▶ _What you have to do_
There is a line containing "[3:16.33-3:17.33]" in the records below. Repeat it and every line after it, exactly, through the final line, but no pictures.

▶ _Data extracts_

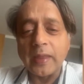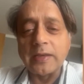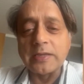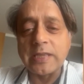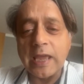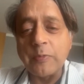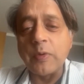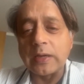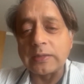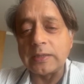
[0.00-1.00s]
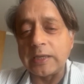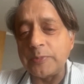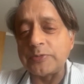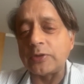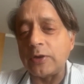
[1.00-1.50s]
It is their work that
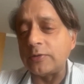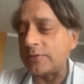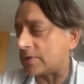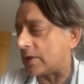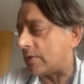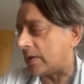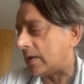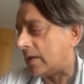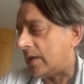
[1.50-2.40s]
keeps the Congress going,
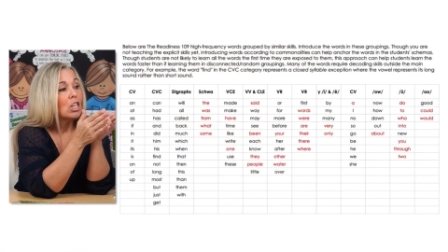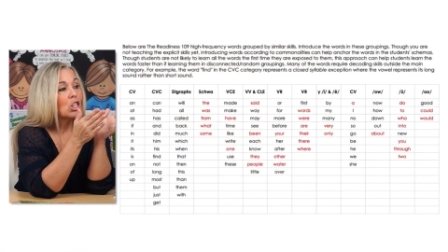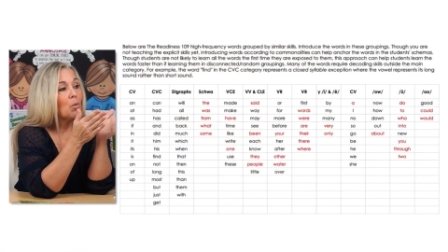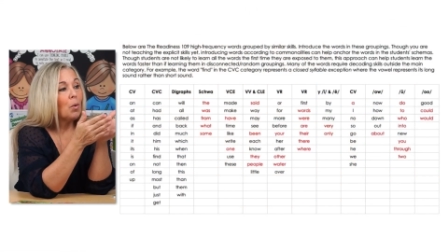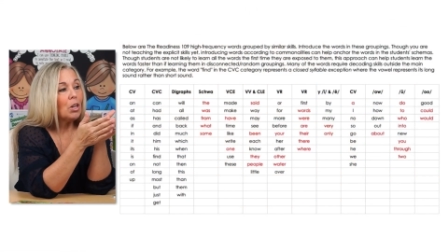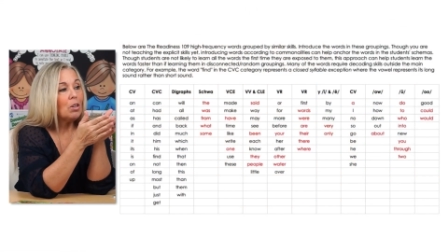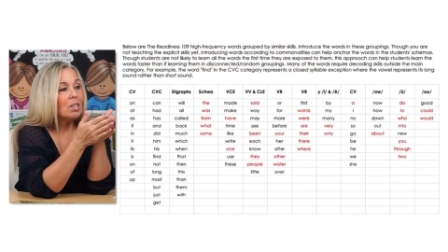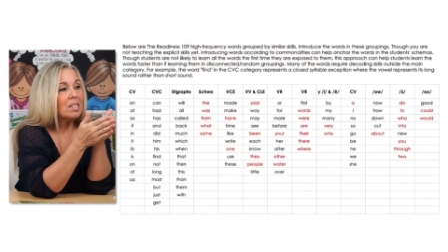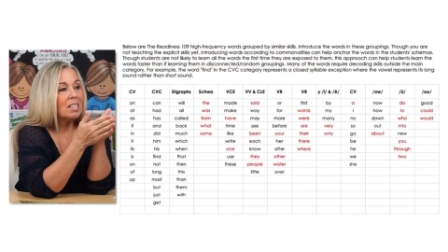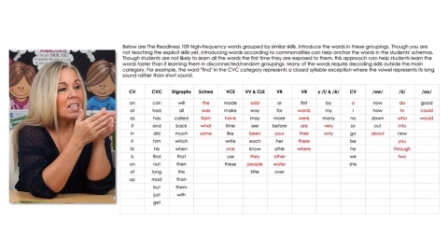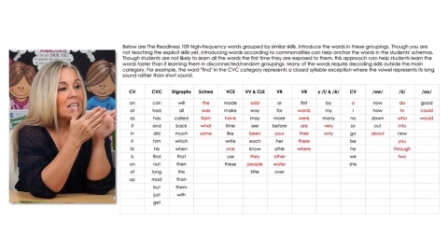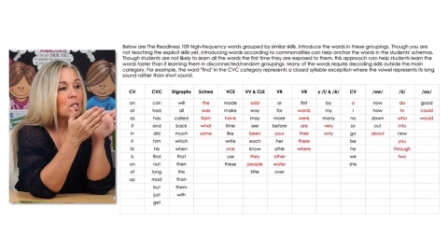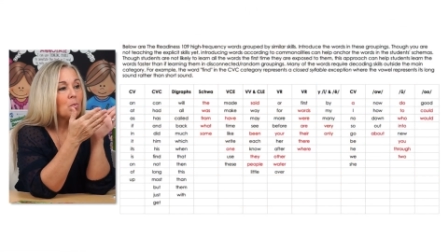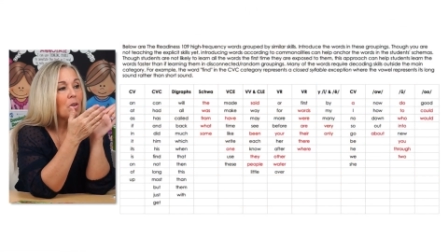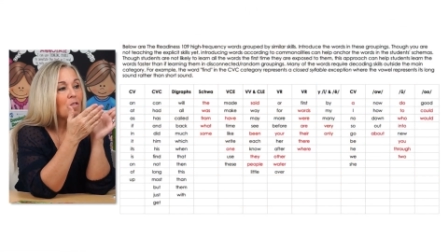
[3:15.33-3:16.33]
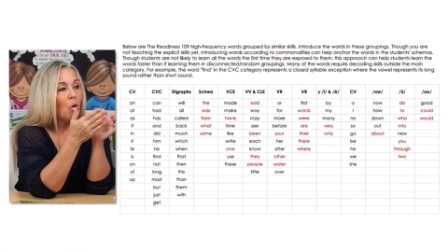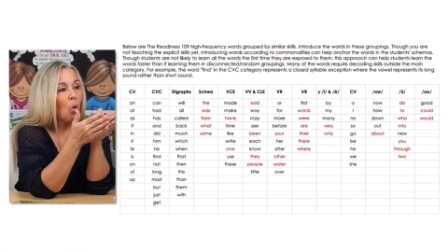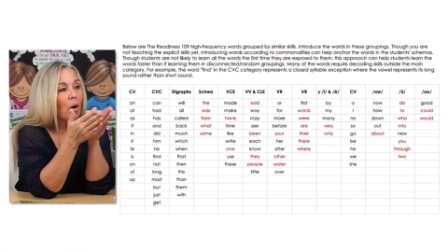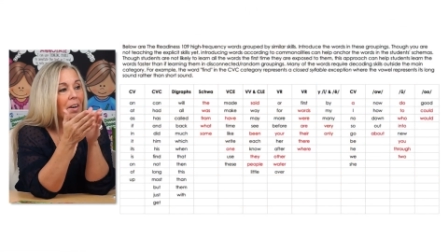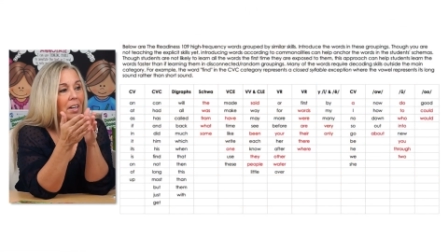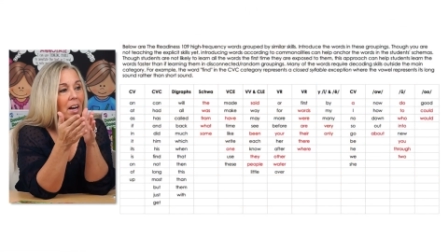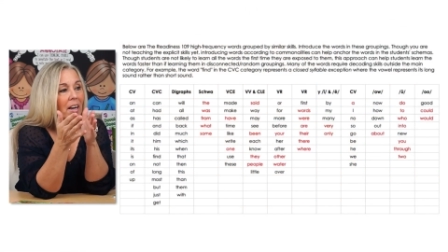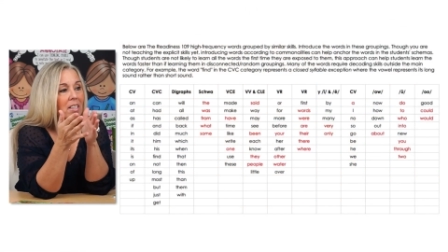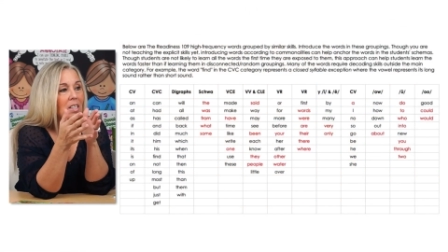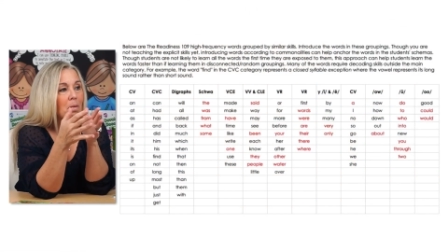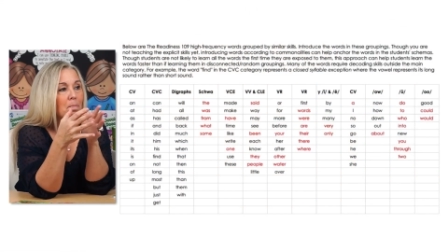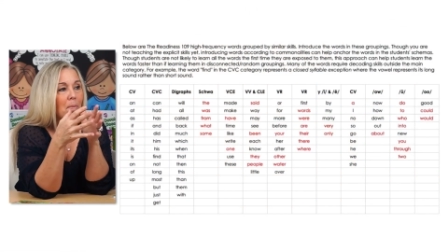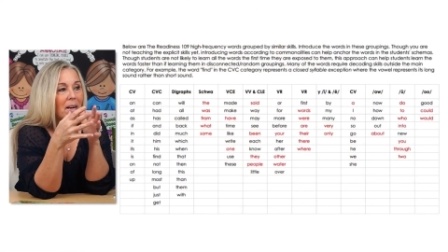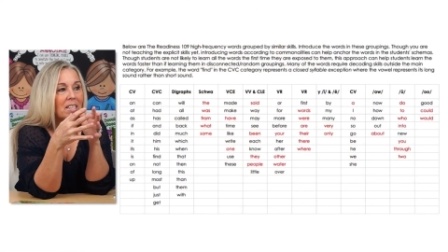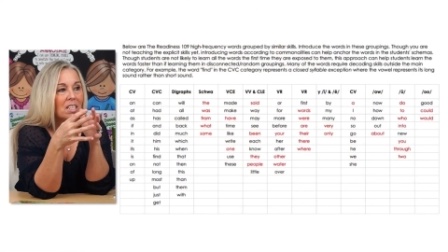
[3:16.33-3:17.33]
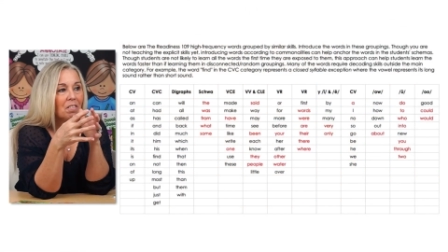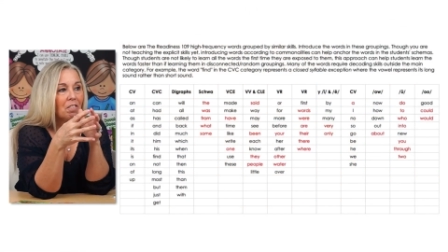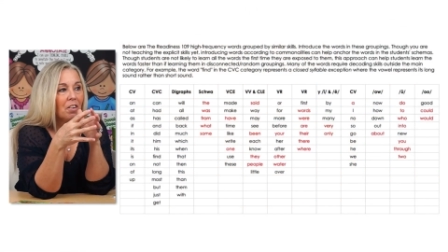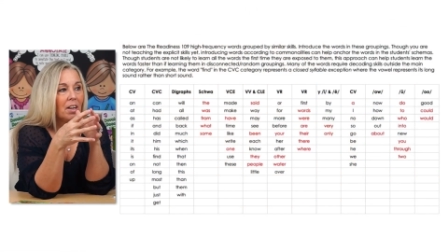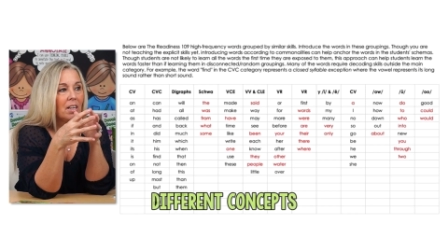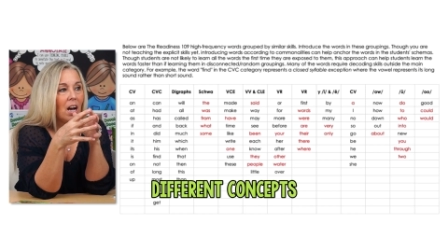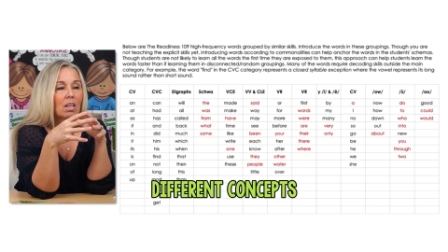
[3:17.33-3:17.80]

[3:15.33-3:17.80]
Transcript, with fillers: So what you can see is we've organized them by different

▶ _Response area_
[3:16.33-3:17.33]
[3:17.33-3:17.80]

[3:15.33-3:17.80]
Transcript, with fillers: So what you can see is we've organized them by different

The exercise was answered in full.